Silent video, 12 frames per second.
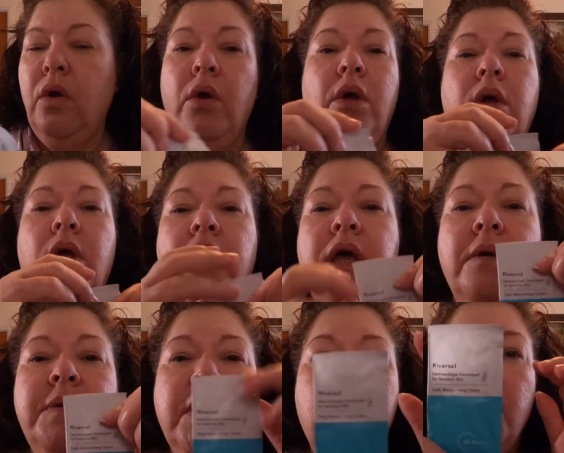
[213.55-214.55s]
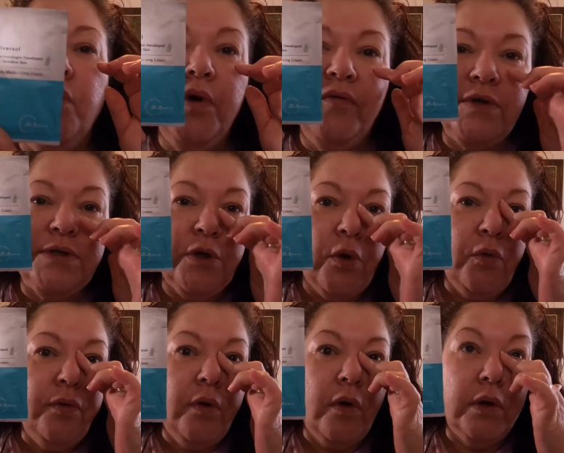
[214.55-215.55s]
A company called
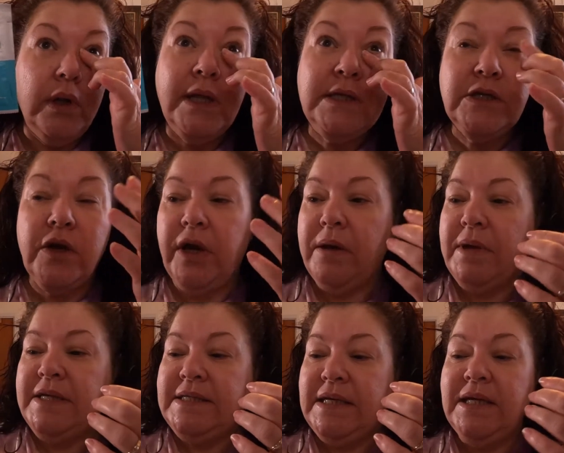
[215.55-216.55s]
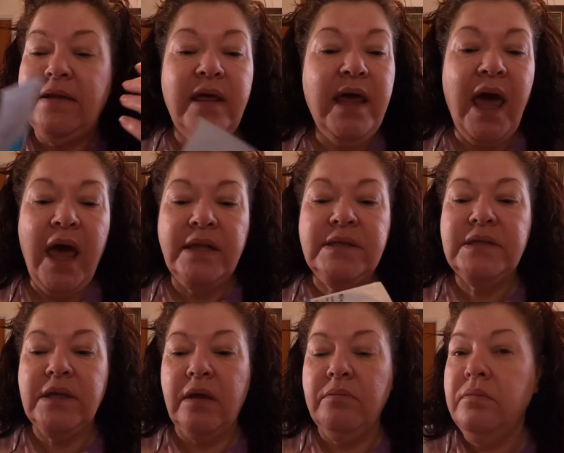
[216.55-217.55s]
Riversol on Instagram I seen, and they had
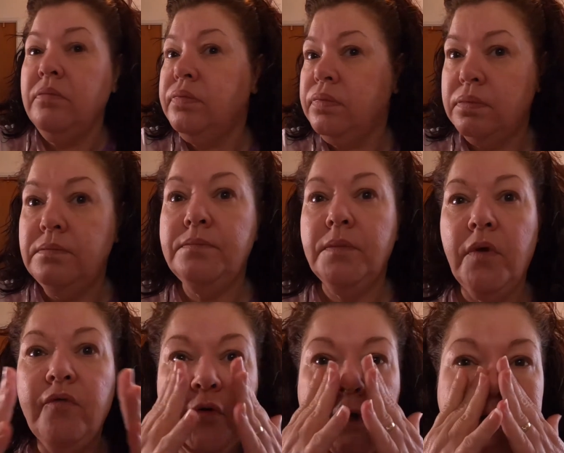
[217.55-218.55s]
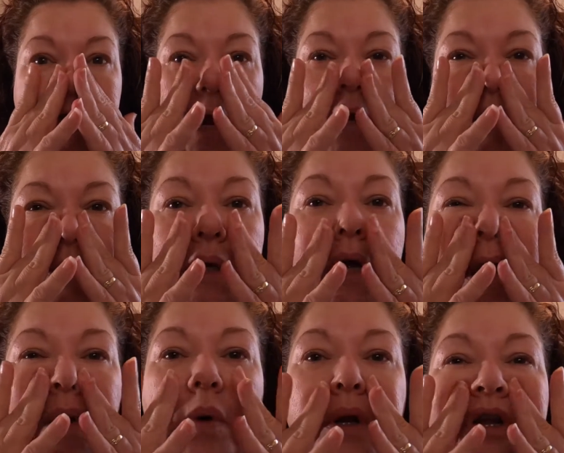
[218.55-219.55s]
some free trials,
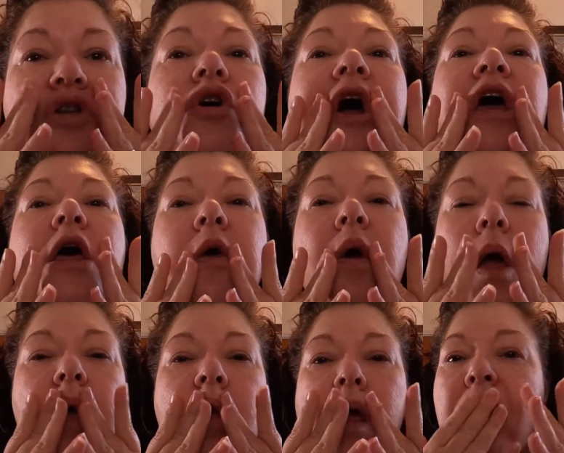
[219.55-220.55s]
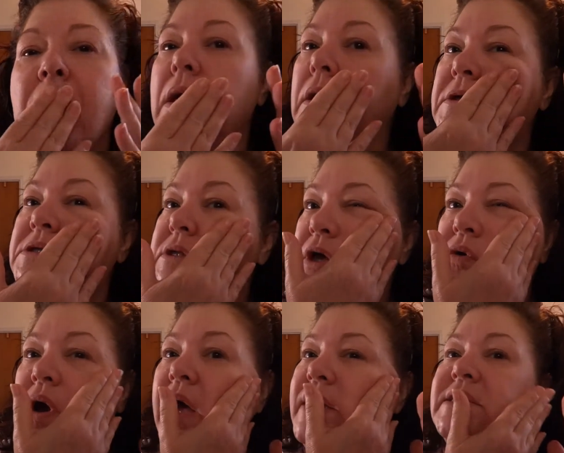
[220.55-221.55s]
and I wanted to try it.
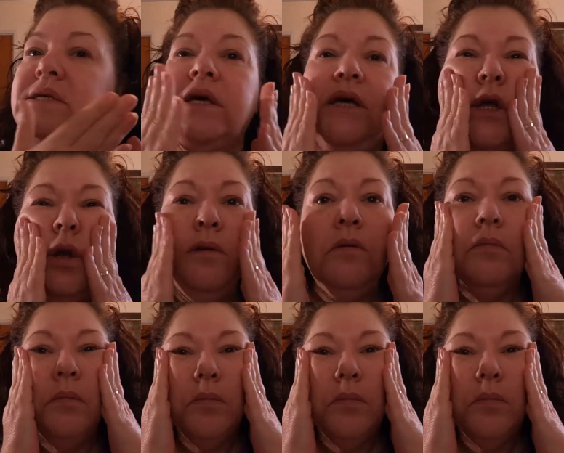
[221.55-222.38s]
So I did.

> **REQUIRED WORK**
Starting at the line with "[214.55-215.55s]", output each line through the final one of the listing above, and nothing else. Pictures are to be left out.

> **RESULT**
[214.55-215.55s]
A company called
[215.55-216.55s]
[216.55-217.55s]
Riversol on Instagram I seen, and they had
[217.55-218.55s]
[218.55-219.55s]
some free trials,
[219.55-220.55s]
[220.55-221.55s]
and I wanted to try it.
[221.55-222.38s]
So I did.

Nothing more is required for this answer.